Jesús, viendo a su madre y al lado al discípulo predilecto, dice a su madre: Mujer, ahí tienes a tu hijo.
Contemplando al Crucificado, evocamos el pesebre de Belén. Si en el pesebre de Belén es Dios quien nace para nosotros, en la cruz somos nosotros quienes nacemos para Dios. En ambos momentos, la madre está presente. En Belén, como madre del Hijo de Dios; en el Calvario, como madre de la humanidad entera representada por Juan.
En la cruz, Jesús se preocupa por la Iglesia y por la humanidad entera, y María está llamada a compartir esa misma preocupación. Los Hechos de los Apóstoles, al describir la gran efusión del Espíritu Santo en Pentecostés, nos muestran que María comenzó su misión en la primera comunidad de la Iglesia. Una tarea que no se acaba nunca (Papa Francisco).
María, la madre de Jesús y de la humanidad. María, la creyente. María, la que no entiende, pero acepta. María, la que nutre su fe manteniéndose conectada a la Palabra de Dios, porque sabe que toda la Escritura tiene como punto de referencia a su Hijo.
Después dice al discípulo: Ahí tienes a tu madre.

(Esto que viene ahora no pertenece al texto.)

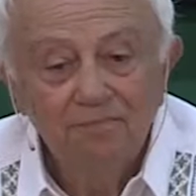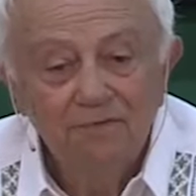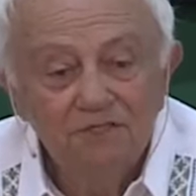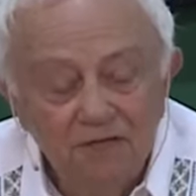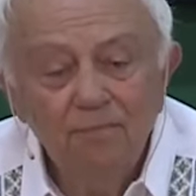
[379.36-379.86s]

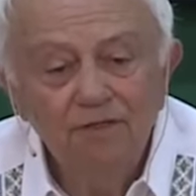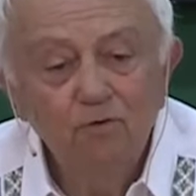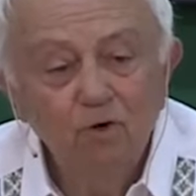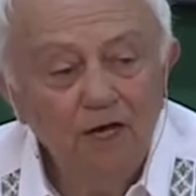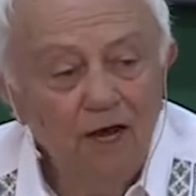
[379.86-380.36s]
something
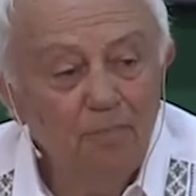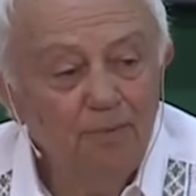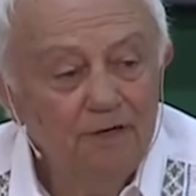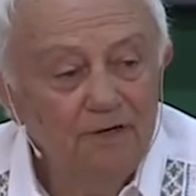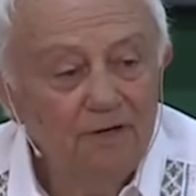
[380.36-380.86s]
will
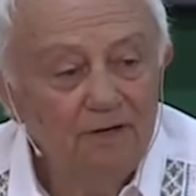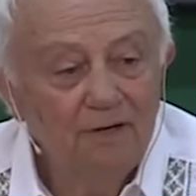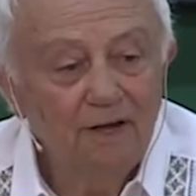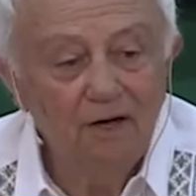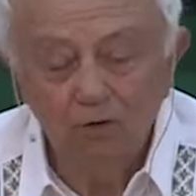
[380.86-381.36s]
happen
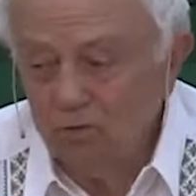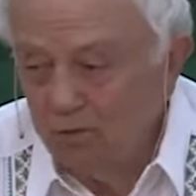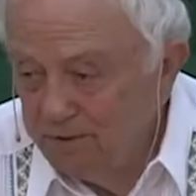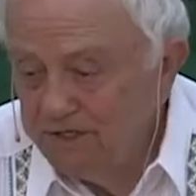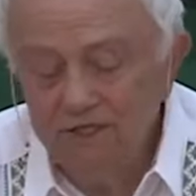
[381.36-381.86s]
and you will
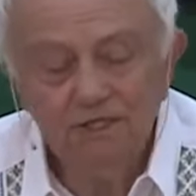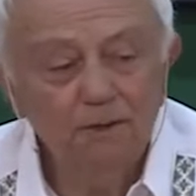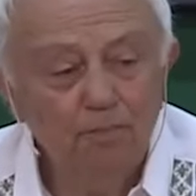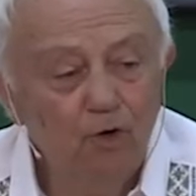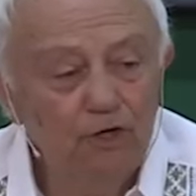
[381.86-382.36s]
be
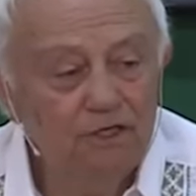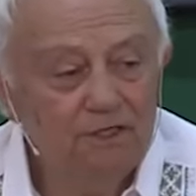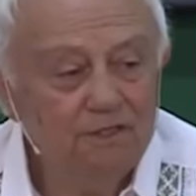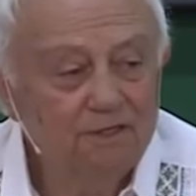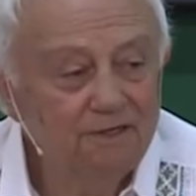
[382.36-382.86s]

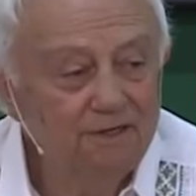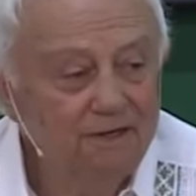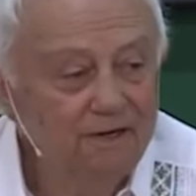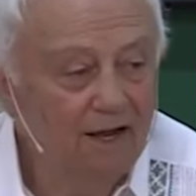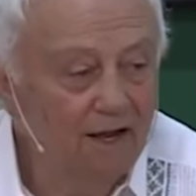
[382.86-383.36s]
disappointed
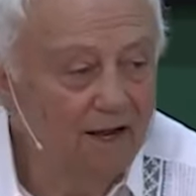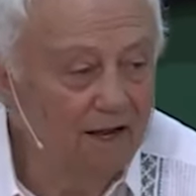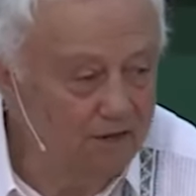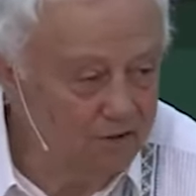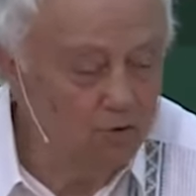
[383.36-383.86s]

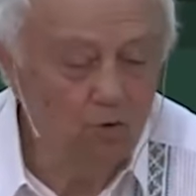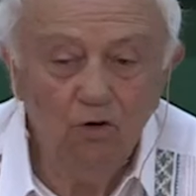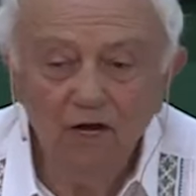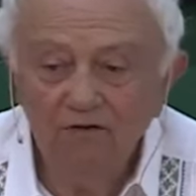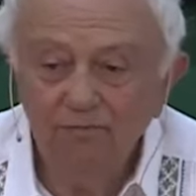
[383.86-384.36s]
and you
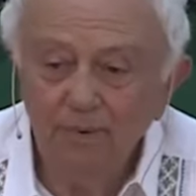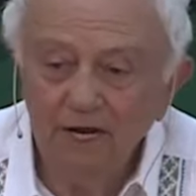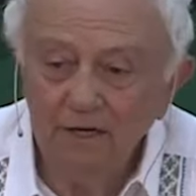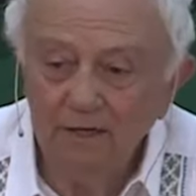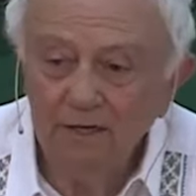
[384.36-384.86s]
will have
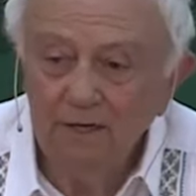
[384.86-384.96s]
pain.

Contemplando a la madre al pie de la cruz le pedimos que nos comunique lo más íntimo de su corazón. Sentiremos que nos susurra: Si quieres ser un buen hijo mío, debes conocer y querer a mi Hijo Jesús. Para eso, debes aficionarte a la Escritura, especialmente a los Evangelios. No hay mejor manera de poner a mi Hijo en el centro de tu vida; y con mi Hijo, a mí misma. Así tendrás un corazón grande y tierno, abierto a todos, como el corazón de una madre.